» The problem: All lines below must be repeated exactly, with the pictures omitted.

» Stored items:
★ ★ ★ ★ ★ ★ ★
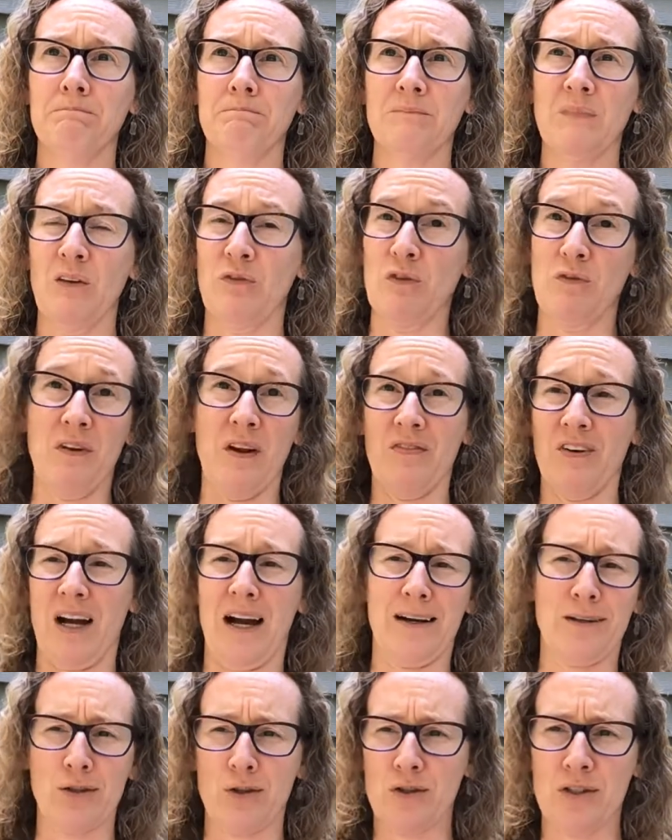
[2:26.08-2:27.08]
If you've never
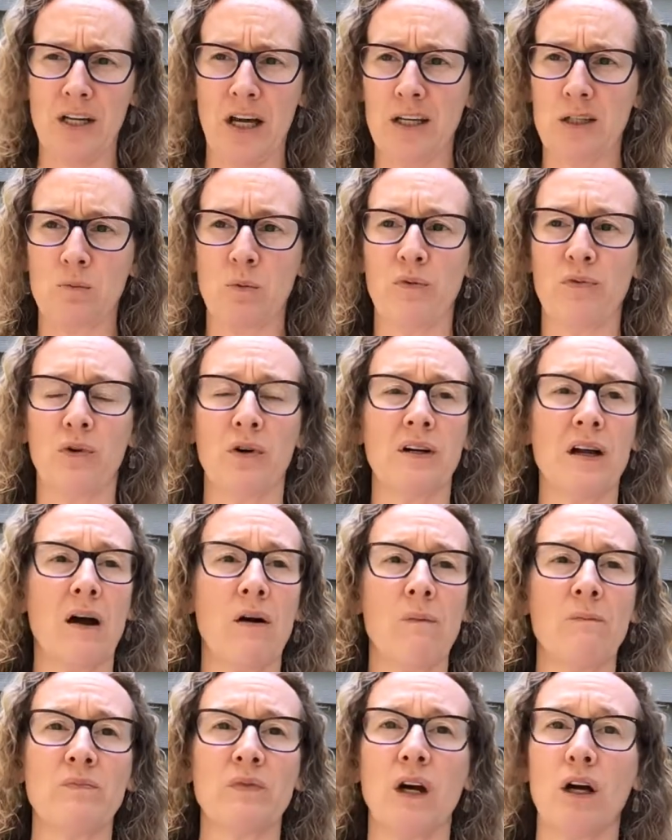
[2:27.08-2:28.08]
exercised before. Now,
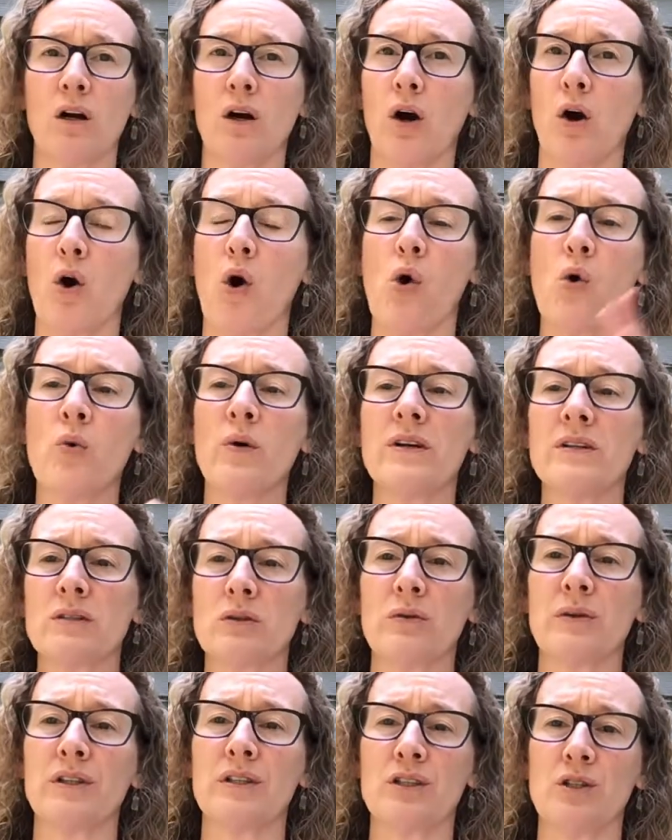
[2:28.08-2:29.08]
there are always
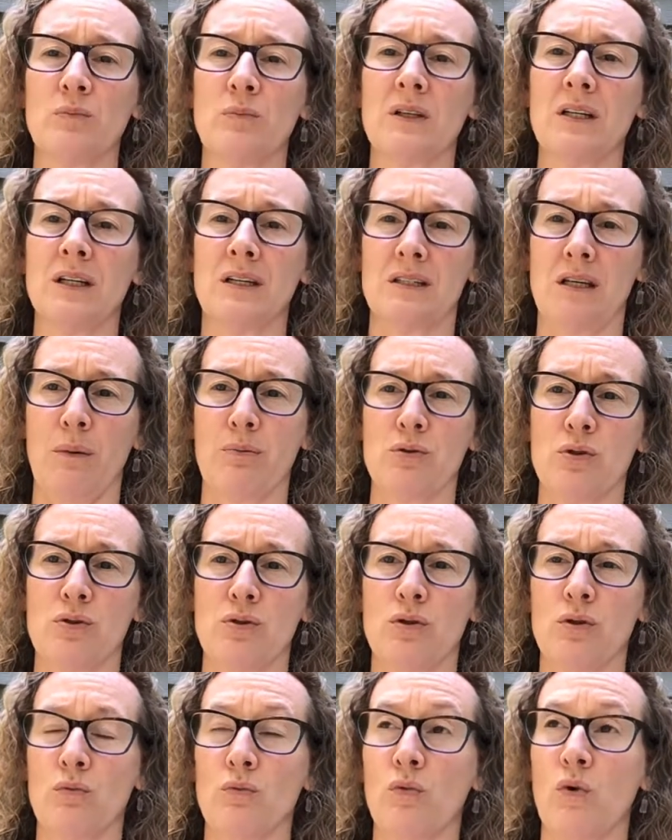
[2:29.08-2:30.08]
going to be exceptions
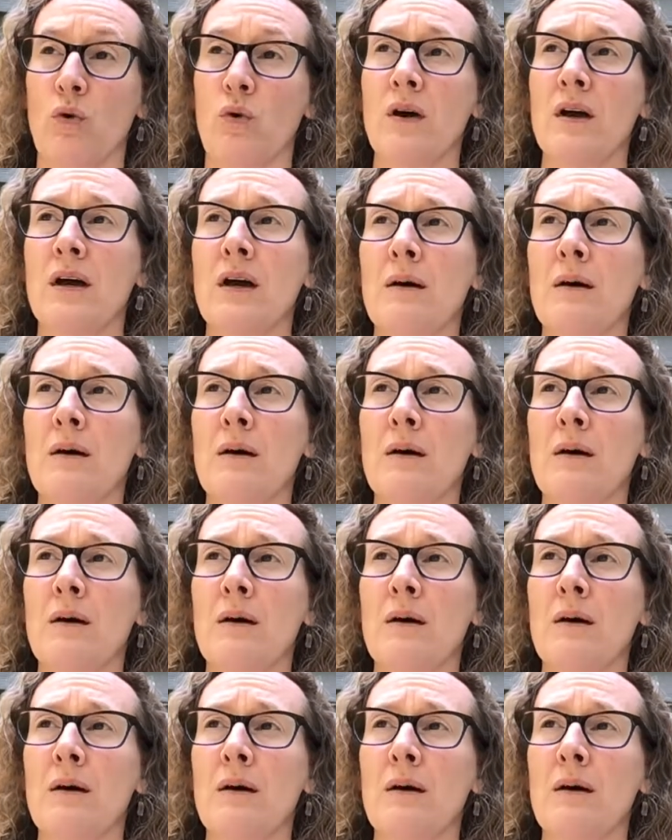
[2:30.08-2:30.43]
to the rule,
★ ★ ★ ★ ★ ★ ★
» Your response:
[2:26.08-2:27.08]
If you've never
[2:27.08-2:28.08]
exercised before. Now,
[2:28.08-2:29.08]
there are always
[2:29.08-2:30.08]
going to be exceptions
[2:30.08-2:30.43]
to the rule,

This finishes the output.